Kapının hafif tıkırtısı ile yerimden kalktım.
- Oh çok şükür!
Arslan koluna girdiği Emre'yi salondaki boş olan koltuğa götürdü.
Emre resmen ayakta uyuyordu. Kapıyı kilitledikten sonra Arslan'ın yanına gittim.
- Uzun süre gidince merak ettim. Başınıza bir şey geldi,sandım.
- İyiyiz ama bu aptalı sabah gerçekten de felaket bir baş ağrısı bekleyecek.
- İyi miydi? Herhangi bir olaya falan karışmış mı?
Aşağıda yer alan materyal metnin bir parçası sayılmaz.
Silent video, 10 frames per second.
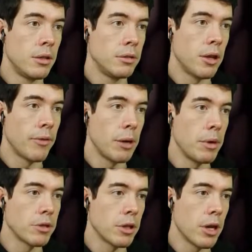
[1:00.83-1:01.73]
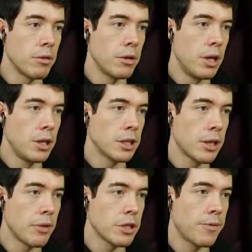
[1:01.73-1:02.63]
Not very much there. Let's
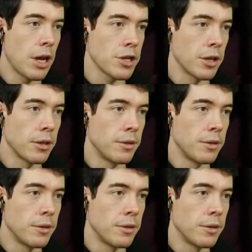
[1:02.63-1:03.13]
give this a flashing.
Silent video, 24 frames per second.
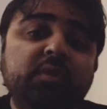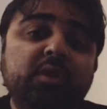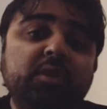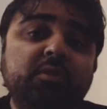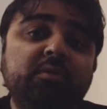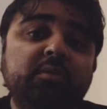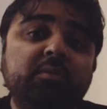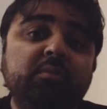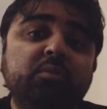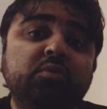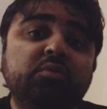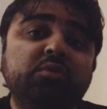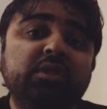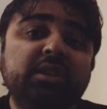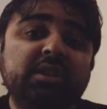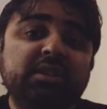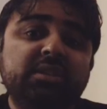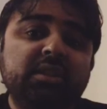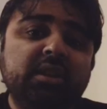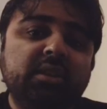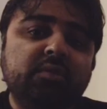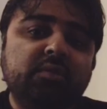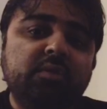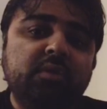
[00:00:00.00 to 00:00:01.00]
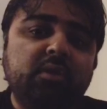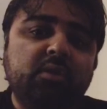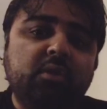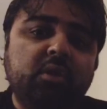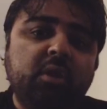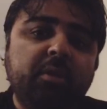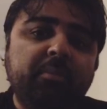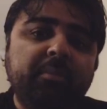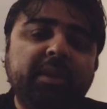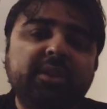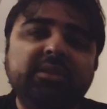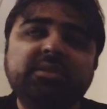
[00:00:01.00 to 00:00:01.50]
one of the most successful
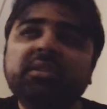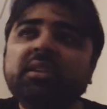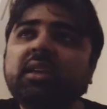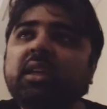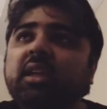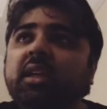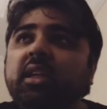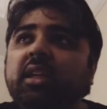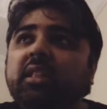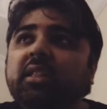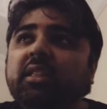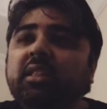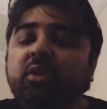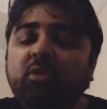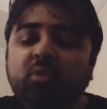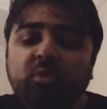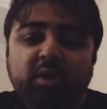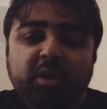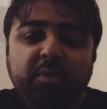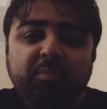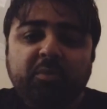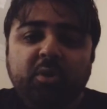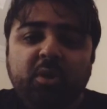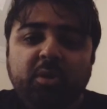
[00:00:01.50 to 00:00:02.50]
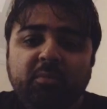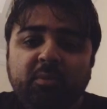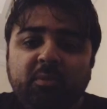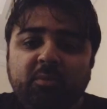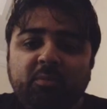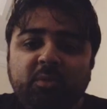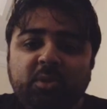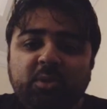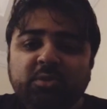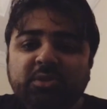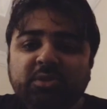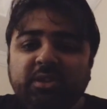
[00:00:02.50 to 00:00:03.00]
comics. The only problem
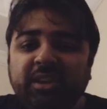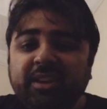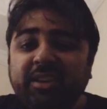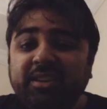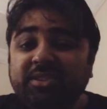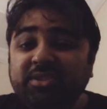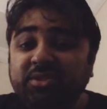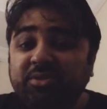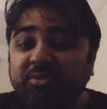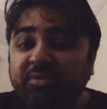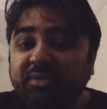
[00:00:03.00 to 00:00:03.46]
was that its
- Adam ayakta dahi zor duruyor,Deniz.
Bir sigara yaktı.
Yatağa oturdum.O ise pencereyi açmakla meşguldü
-Teşekkür ederim.
Güzel yüzü bana çevrildi.
- En kısa zamanda bu çocuğa bir kız ayarlamalıyız.
Güldüm.
Yerimden kalktım ve ona yaklaştım. Arkasından sarıldım ve başımı sırtına yasladım.
- Seni seviyorum.
Bana doğru döndü.
- Yarın.
Sigarasından bir nefes aldı.
- Ne?
Boş olan eli ile beni kendine daha çok yaklaştırdı.
- Sen ve ben.
Kalbim hızlandı.
- Ve?
- O tatile yarın başlayalım.
Gözlerindeki ışıltı beni heyecanlandırmıştı.
- Ama Melike...
- O işi bana bırak.
Sarıldım.
Yanağımdan öptü. Ve bunu boynuma bıraktığı öpücükler takip etti.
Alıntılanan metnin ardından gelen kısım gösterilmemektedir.